The entries follow. Copy every line in which "video" appears.

Records contained in a dataset:
*****
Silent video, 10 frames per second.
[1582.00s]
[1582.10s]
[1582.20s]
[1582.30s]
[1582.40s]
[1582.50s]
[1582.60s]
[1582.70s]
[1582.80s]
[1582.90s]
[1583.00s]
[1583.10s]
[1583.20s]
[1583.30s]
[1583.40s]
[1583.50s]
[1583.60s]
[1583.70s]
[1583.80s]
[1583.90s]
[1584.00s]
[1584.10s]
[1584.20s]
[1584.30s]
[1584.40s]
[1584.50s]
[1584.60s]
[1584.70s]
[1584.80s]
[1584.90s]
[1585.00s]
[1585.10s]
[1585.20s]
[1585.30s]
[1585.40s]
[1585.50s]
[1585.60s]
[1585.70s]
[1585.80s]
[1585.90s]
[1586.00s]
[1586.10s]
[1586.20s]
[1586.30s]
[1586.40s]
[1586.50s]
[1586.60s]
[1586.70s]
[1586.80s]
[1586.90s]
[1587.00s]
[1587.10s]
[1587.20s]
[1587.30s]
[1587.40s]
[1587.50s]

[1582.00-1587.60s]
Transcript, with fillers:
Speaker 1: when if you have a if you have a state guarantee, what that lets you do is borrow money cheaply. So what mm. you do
*****
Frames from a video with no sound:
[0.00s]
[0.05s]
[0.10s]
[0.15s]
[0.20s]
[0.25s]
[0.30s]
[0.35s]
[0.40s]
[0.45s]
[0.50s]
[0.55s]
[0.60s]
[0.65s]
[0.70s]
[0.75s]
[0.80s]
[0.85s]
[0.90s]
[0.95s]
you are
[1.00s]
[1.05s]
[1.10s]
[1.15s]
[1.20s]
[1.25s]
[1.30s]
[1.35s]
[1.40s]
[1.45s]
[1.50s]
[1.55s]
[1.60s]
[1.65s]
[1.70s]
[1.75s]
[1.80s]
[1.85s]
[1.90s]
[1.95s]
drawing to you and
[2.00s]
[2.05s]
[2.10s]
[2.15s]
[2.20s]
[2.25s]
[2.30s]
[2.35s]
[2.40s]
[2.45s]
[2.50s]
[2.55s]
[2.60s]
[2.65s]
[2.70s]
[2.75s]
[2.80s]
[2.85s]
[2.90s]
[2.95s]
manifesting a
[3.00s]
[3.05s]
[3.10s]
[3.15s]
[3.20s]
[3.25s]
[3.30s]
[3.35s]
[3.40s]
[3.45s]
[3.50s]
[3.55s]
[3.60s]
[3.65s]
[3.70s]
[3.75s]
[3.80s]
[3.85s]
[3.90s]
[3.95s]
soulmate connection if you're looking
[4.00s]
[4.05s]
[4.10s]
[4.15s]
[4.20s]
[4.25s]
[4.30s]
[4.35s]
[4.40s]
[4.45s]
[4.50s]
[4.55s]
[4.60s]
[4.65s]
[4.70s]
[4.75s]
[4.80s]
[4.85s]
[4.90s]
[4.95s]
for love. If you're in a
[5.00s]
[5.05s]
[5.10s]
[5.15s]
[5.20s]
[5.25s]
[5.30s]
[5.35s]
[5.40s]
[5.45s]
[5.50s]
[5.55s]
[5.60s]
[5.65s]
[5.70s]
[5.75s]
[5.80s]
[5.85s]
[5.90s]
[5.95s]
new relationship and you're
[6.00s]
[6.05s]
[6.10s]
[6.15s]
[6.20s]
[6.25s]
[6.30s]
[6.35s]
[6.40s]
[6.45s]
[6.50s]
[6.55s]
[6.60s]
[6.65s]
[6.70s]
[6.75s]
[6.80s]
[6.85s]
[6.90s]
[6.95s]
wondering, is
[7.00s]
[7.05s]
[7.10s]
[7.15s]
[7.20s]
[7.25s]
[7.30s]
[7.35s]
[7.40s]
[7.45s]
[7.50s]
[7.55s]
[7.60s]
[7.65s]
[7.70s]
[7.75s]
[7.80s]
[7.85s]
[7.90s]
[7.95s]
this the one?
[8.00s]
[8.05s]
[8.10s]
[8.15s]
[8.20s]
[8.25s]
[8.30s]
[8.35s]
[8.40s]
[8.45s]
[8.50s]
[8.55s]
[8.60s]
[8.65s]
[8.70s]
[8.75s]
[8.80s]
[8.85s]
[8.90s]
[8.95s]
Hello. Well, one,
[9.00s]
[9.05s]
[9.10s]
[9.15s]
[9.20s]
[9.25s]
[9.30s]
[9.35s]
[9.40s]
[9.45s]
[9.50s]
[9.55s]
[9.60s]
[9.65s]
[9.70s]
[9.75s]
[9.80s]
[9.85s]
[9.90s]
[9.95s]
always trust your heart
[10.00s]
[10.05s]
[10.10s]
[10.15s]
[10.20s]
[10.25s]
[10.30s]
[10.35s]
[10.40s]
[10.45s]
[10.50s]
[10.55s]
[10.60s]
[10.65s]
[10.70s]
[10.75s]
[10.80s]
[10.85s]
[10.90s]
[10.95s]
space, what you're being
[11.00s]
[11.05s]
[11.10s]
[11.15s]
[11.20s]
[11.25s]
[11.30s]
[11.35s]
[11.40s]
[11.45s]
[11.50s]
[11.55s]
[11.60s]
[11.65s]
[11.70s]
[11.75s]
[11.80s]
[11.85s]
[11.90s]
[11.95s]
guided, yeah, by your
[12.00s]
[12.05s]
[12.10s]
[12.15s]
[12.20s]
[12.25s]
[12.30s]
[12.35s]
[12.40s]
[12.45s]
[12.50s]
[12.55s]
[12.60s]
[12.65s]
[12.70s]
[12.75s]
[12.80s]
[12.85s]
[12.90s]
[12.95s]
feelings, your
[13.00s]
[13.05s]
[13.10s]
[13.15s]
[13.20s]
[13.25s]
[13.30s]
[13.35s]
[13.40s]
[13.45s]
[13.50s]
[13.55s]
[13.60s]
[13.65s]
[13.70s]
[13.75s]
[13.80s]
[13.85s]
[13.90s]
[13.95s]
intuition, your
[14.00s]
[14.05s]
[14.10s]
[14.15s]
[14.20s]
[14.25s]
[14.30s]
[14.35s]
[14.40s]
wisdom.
*****
Exercise result:
Silent video, 10 frames per second.
Frames from a video with no sound:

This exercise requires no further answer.